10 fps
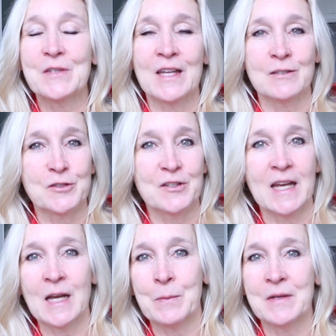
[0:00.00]
get out your
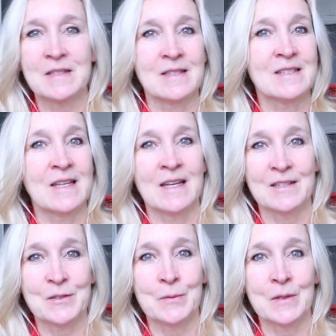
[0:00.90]
cameras, and send
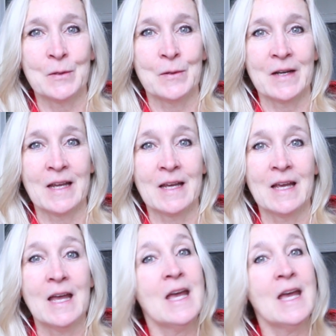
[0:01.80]
us a recording.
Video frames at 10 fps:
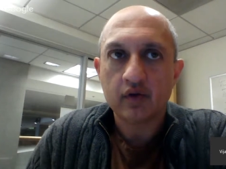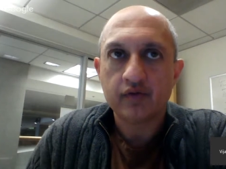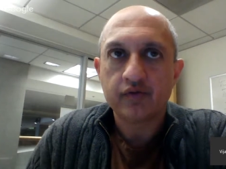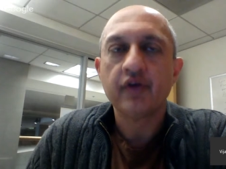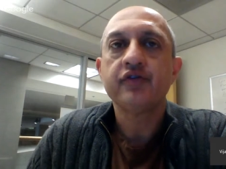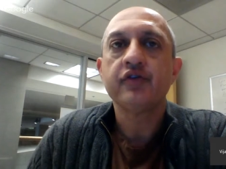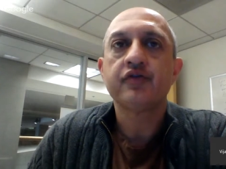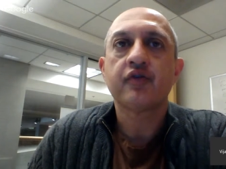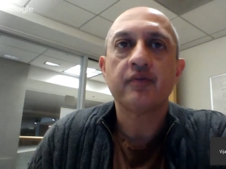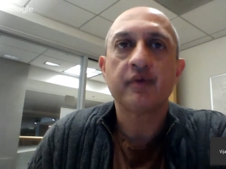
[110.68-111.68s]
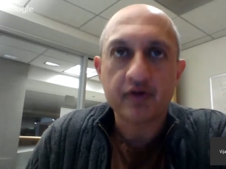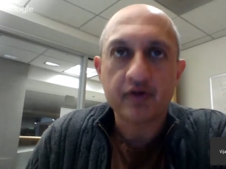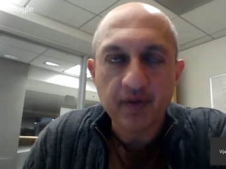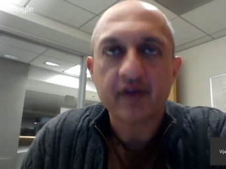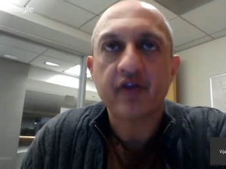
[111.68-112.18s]
so this is from the
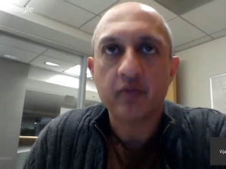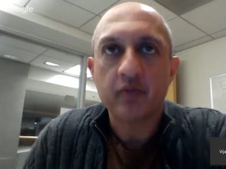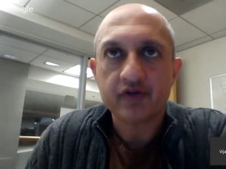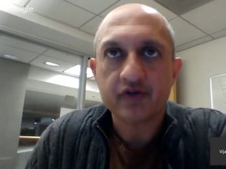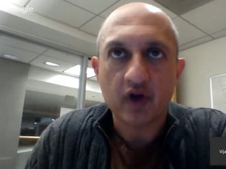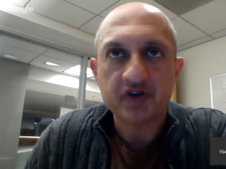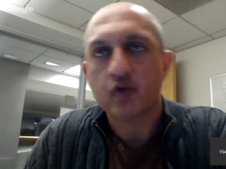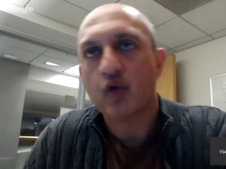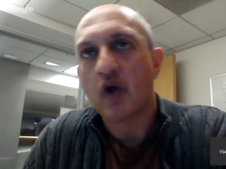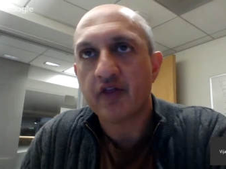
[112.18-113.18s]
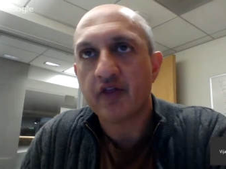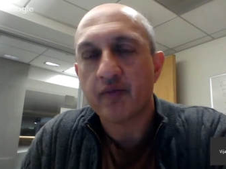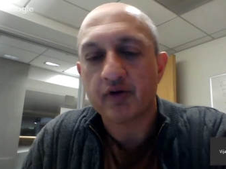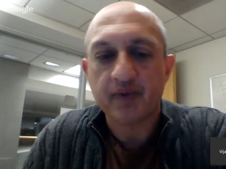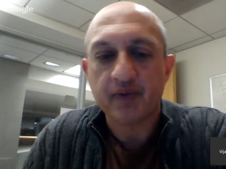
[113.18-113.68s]
perspective of the administration rather than the
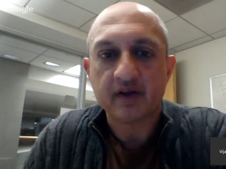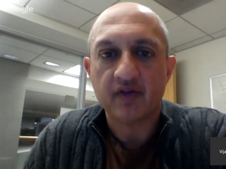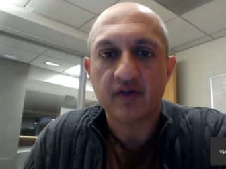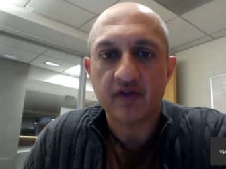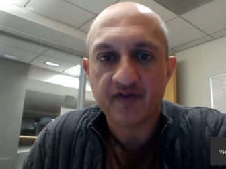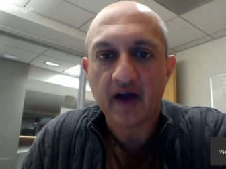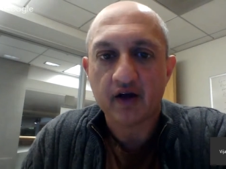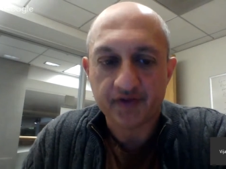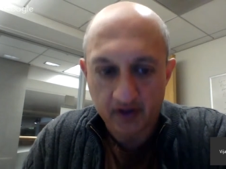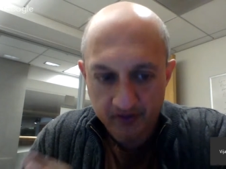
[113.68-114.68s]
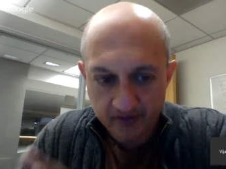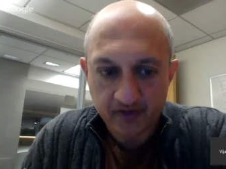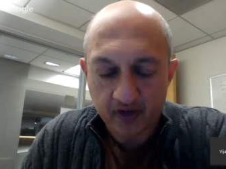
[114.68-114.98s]
perspective of the faculty, just to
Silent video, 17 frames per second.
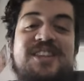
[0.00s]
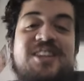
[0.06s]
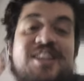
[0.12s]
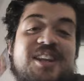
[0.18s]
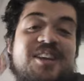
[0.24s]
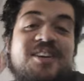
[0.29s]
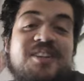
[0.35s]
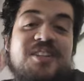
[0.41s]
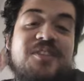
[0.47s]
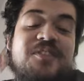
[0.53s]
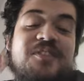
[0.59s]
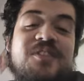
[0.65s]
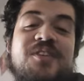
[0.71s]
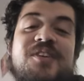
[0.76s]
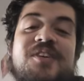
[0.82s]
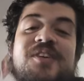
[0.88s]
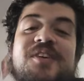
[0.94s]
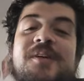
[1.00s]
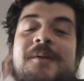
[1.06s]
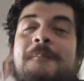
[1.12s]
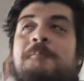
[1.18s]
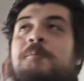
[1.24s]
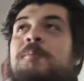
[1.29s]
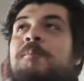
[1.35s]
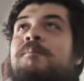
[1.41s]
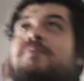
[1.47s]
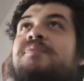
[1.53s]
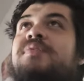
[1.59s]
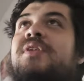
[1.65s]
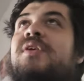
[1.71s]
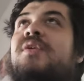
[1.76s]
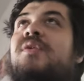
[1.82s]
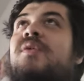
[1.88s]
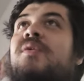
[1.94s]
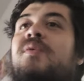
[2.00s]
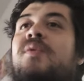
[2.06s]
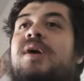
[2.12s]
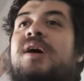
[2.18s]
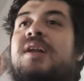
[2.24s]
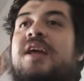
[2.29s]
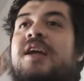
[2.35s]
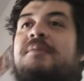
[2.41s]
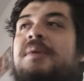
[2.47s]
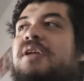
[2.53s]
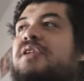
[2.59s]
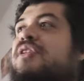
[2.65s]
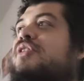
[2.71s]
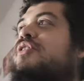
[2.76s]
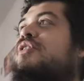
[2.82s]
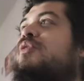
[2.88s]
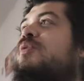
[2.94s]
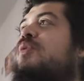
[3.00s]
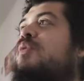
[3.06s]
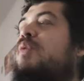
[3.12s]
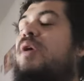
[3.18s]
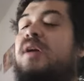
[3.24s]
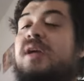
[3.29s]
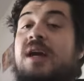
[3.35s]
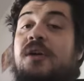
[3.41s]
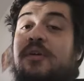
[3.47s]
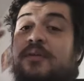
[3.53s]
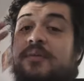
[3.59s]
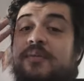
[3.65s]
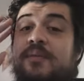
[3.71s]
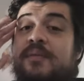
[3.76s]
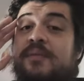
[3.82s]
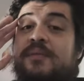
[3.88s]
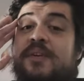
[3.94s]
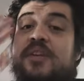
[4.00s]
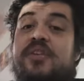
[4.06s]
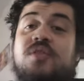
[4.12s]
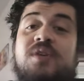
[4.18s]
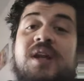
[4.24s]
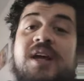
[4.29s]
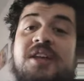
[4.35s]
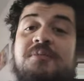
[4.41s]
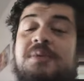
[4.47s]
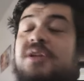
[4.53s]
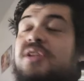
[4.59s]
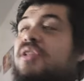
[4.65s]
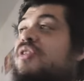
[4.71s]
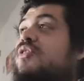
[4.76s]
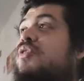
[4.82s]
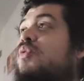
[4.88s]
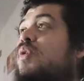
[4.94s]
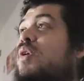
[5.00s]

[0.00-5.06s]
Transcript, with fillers: sitting on the floor while like my sister would walk. I would visualize my sister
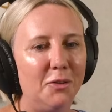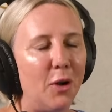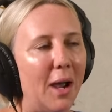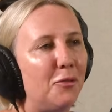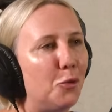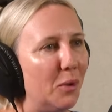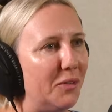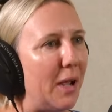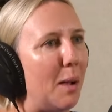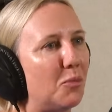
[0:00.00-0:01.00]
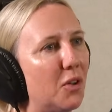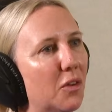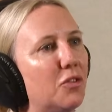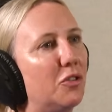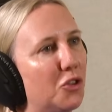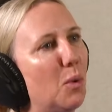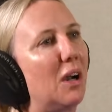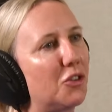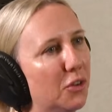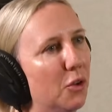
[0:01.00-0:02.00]
you have to adapt to the
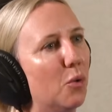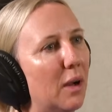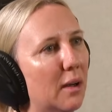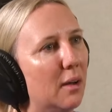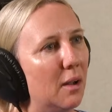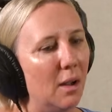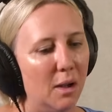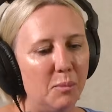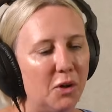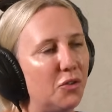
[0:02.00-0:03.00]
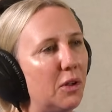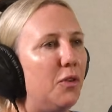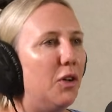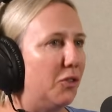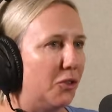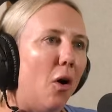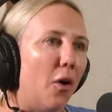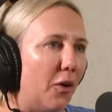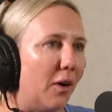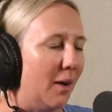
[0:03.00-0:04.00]
situation you're in, because if you
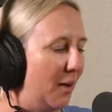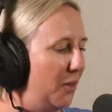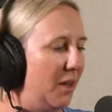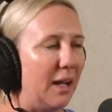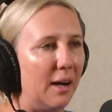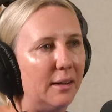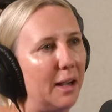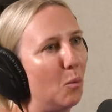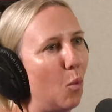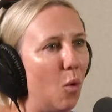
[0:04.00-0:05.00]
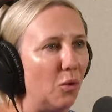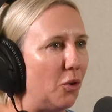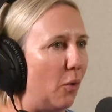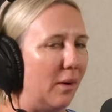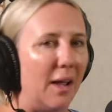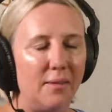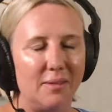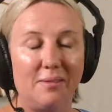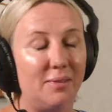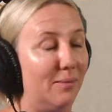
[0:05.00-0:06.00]
don't, you're going to get walked on,
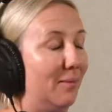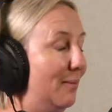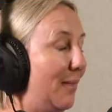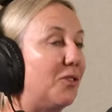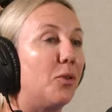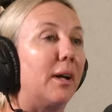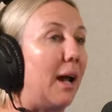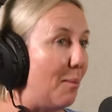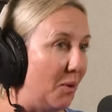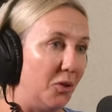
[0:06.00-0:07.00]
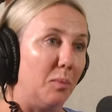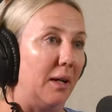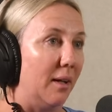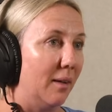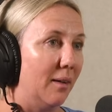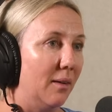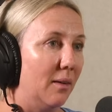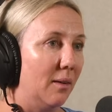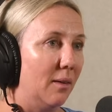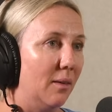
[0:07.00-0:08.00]
and that's not going to happen to me.
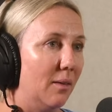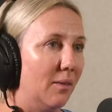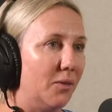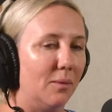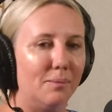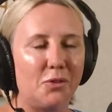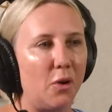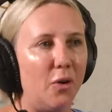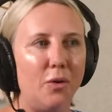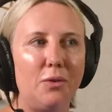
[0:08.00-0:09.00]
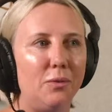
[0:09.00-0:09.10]
So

WHAT YOU HAVE TO DO: Only the entries themselves should be output, word for word, with all pictures omitted.

RESULT OF THE TASK:
10 fps
[0:00.00]
get out your
[0:00.90]
cameras, and send
[0:01.80]
us a recording.
Video frames at 10 fps:
[110.68-111.68s]
[111.68-112.18s]
so this is from the
[112.18-113.18s]
[113.18-113.68s]
perspective of the administration rather than the
[113.68-114.68s]
[114.68-114.98s]
perspective of the faculty, just to
Silent video, 17 frames per second.
[0.00s]
[0.06s]
[0.12s]
[0.18s]
[0.24s]
[0.29s]
[0.35s]
[0.41s]
[0.47s]
[0.53s]
[0.59s]
[0.65s]
[0.71s]
[0.76s]
[0.82s]
[0.88s]
[0.94s]
[1.00s]
[1.06s]
[1.12s]
[1.18s]
[1.24s]
[1.29s]
[1.35s]
[1.41s]
[1.47s]
[1.53s]
[1.59s]
[1.65s]
[1.71s]
[1.76s]
[1.82s]
[1.88s]
[1.94s]
[2.00s]
[2.06s]
[2.12s]
[2.18s]
[2.24s]
[2.29s]
[2.35s]
[2.41s]
[2.47s]
[2.53s]
[2.59s]
[2.65s]
[2.71s]
[2.76s]
[2.82s]
[2.88s]
[2.94s]
[3.00s]
[3.06s]
[3.12s]
[3.18s]
[3.24s]
[3.29s]
[3.35s]
[3.41s]
[3.47s]
[3.53s]
[3.59s]
[3.65s]
[3.71s]
[3.76s]
[3.82s]
[3.88s]
[3.94s]
[4.00s]
[4.06s]
[4.12s]
[4.18s]
[4.24s]
[4.29s]
[4.35s]
[4.41s]
[4.47s]
[4.53s]
[4.59s]
[4.65s]
[4.71s]
[4.76s]
[4.82s]
[4.88s]
[4.94s]
[5.00s]

[0.00-5.06s]
Transcript, with fillers: sitting on the floor while like my sister would walk. I would visualize my sister
[0:00.00-0:01.00]
[0:01.00-0:02.00]
you have to adapt to the
[0:02.00-0:03.00]
[0:03.00-0:04.00]
situation you're in, because if you
[0:04.00-0:05.00]
[0:05.00-0:06.00]
don't, you're going to get walked on,
[0:06.00-0:07.00]
[0:07.00-0:08.00]
and that's not going to happen to me.
[0:08.00-0:09.00]
[0:09.00-0:09.10]
So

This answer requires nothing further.